**WORK INSTRUCTION**. Skip all pictures; return exactly the lines from the one containing "(700.59 s to 701.59 s)" through the end of the data.

**AVAILABLE DATA**.
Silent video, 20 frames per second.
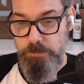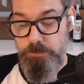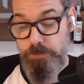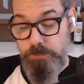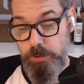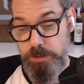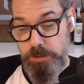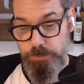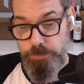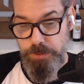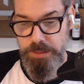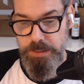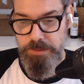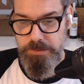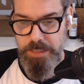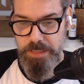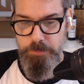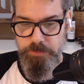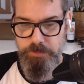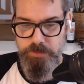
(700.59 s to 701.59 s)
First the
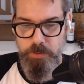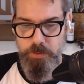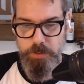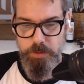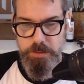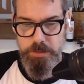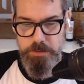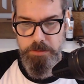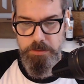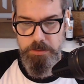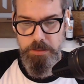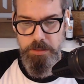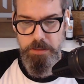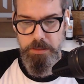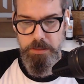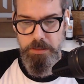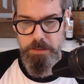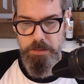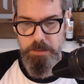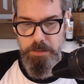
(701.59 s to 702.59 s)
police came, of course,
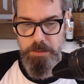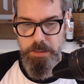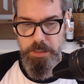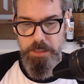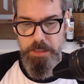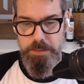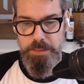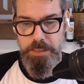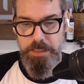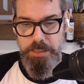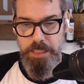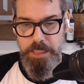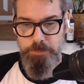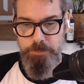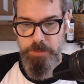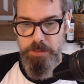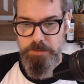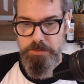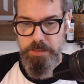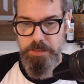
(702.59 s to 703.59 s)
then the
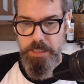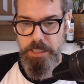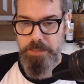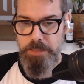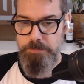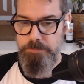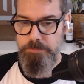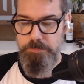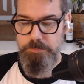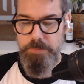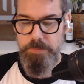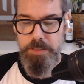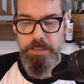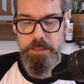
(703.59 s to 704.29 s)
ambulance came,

**TASK ANSWER**.
(700.59 s to 701.59 s)
First the
(701.59 s to 702.59 s)
police came, of course,
(702.59 s to 703.59 s)
then the
(703.59 s to 704.29 s)
ambulance came,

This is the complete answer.